The fire destroyed the national park’s historic Mount Harkness Fire Lookout, which had been a popular destination for visitors since it was built in 1930, and was threatening other structures inside the park, authorities confirmed.

As of Sunday, four people remained missing, all of them from Greenville, according to the Plumas County Sheriff’s Office.

The Dixie fire was one of 11 large fires or complexes burning in California that were together being fought by 8,574 firefighters, according to Cal Fire. Across the U.S., 107 large fires or complexes have burned a combined total of nearly 2.3 million acres in 15 states, according to the National Interagency Fire Center.

The Monument fire prompted new evacuation orders in Trinity County on Sunday, with the county sheriff telling residents in Junction City and surrounding communities to leave.

The stubborn, lightning-sparked fire that started in the Shasta-Trinity National Forest on July 30 had burned 49,068 acres and was 0% contained.

The fire was progressing steadily to the east and threatening populated areas, where crews were positioned to prepare for its potential arrival, said Tyson Widegren, public information officer on the fire.

It was burning in steep, rugged terrain where it was difficult to get boots on the ground, as well as in a mix of burn scars, including from the 2008 Cedar fire, that are clogged with dead vegetation, Widegren said.

“The weather is so hot and dry,” he said. “The fuels didn’t receive much precipitation this last winter, so all the fuel moistures are extremely dry.”

That has combined with the remote location to make this fire difficult for firefighters to suppress, he said.

“Fire burns uphill, so when drainages and canyons align with the wind and sun, the fire can spread very rapidly up those steep canyons,” he said. “So there’s a lot of different factors. It’s the aligning of the moons that’s making this a hard one.”

About 30 miles southeast, below the town of Wildwood, another lightning-sparked fire, which ignited in the Shasta-Trinity National Forest on July 29, had burned 31,185 acres and was 21% contained. The McFarland fire continued to threaten about 1,540 single-family homes, and Wildwood remained under an evacuation order, according to authorities.

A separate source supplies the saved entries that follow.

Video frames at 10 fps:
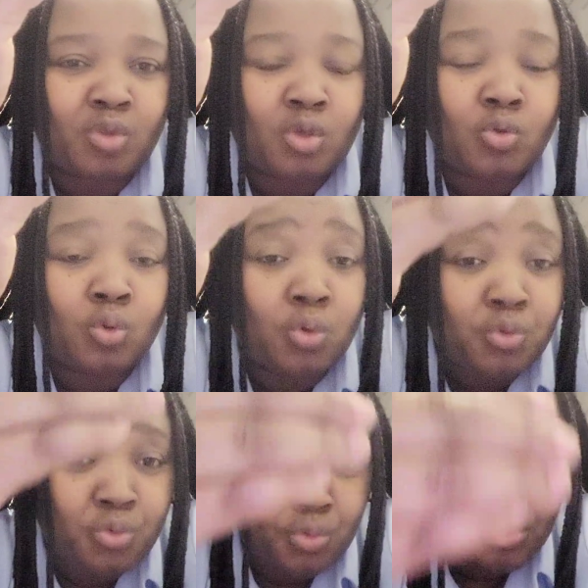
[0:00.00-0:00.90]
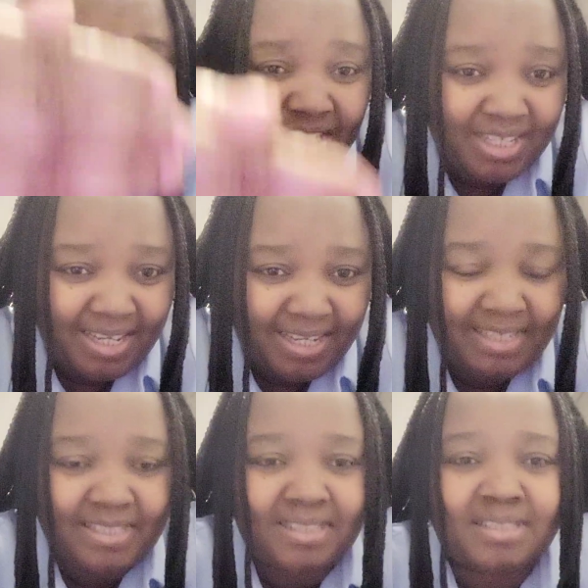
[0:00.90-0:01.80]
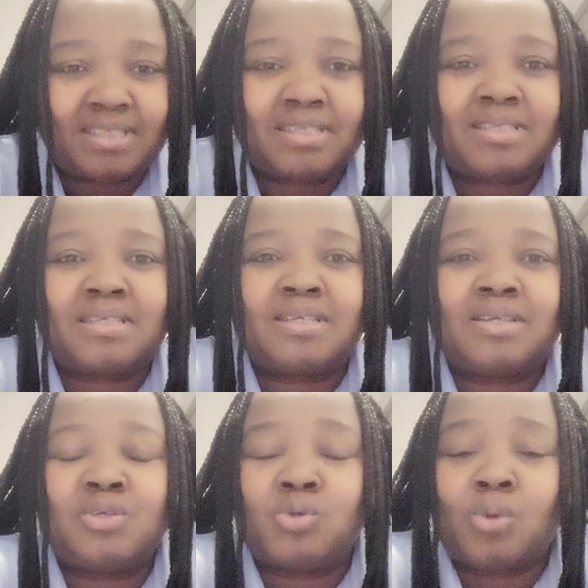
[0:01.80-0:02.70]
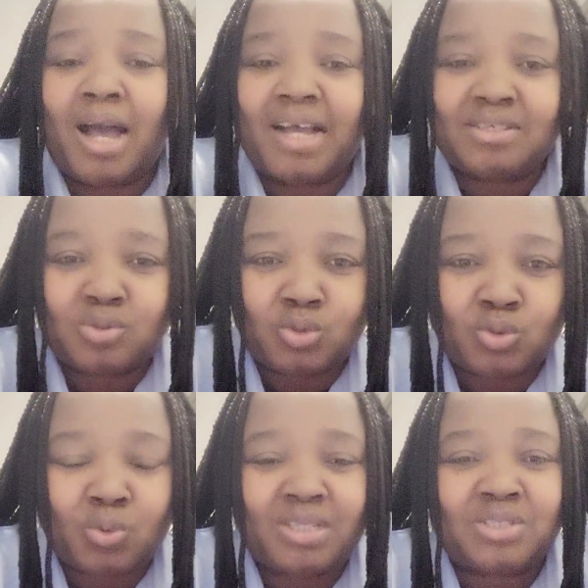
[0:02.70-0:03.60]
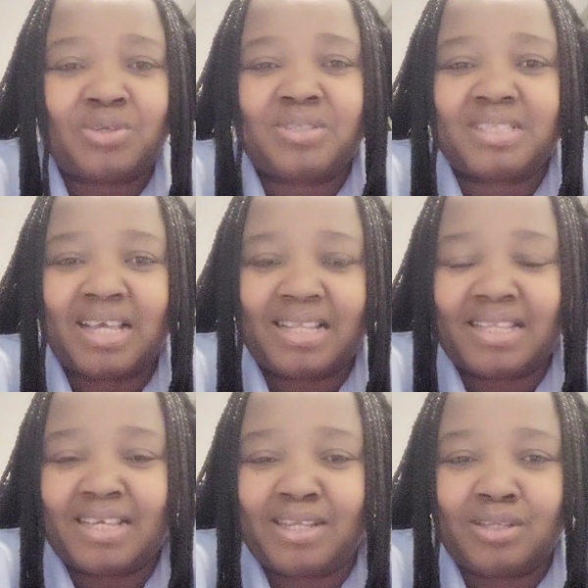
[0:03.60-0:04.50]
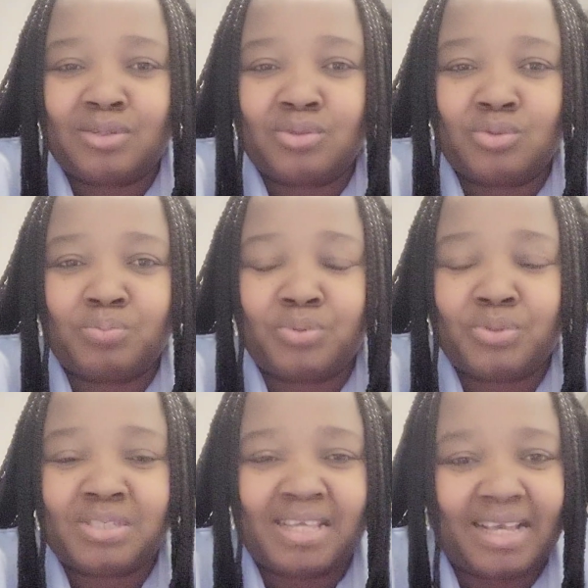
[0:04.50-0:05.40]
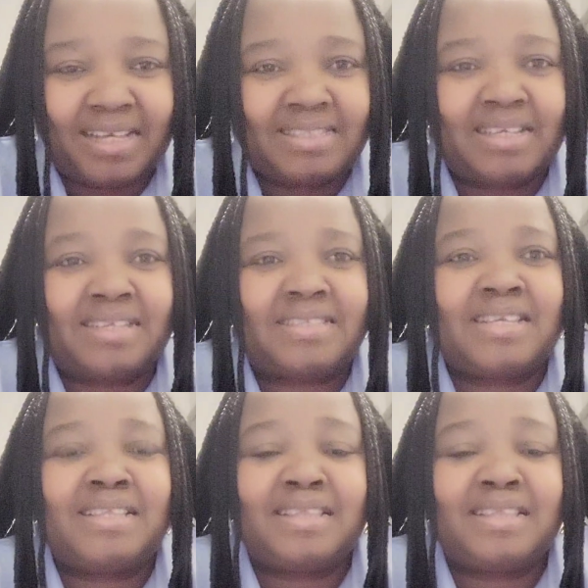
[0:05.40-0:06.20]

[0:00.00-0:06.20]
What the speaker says: you go through a checklist, you ask those questions, and then you put the answers in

The fire was moving to the southeast, although winds from the west and south — blowing up from the Bay Area and over from the ocean — were swirling over the fire and complicating firefighting efforts, said Kate Kramer, public information officer.

The steep, gorge-filled terrain also posed a challenge, she said.

“It’s pretty tough country,” she said. “In some areas there’s a lot of rock. They can’t use dozers, so it’s a lot of hand line and hand work.”

An inversion layer over the area helped moderate fire behavior somewhat over the past couple days but also precluded the use of water-dropping helicopters and firefighting airplanes, she said.

The fire was bumping up against the burn scar of the August Complex fire to the south, which was helping the firefight there, and crews were working to build line to another recent burn scar to the west, which they don’t expect the fire to move through, she said.

Conditions have been hot and dry, with temperatures expected to rise even higher this week, Kramer noted. Authorities have also faced resource limitations due to the intensity of this year’s fire season, she said.

“Things are thin all across the region, and the country,” Kramer said.

And while crews have made good progress, they’re being careful not to let people back into their homes until it’s safe, she said.

“We don’t want what happened to Greenville to happen here, in which they thought everything was good, they let people back in, and then the fire really kicked up again and people didn’t get out,” she said. “And firefighters were focused on helping to get people out and the town burned down.”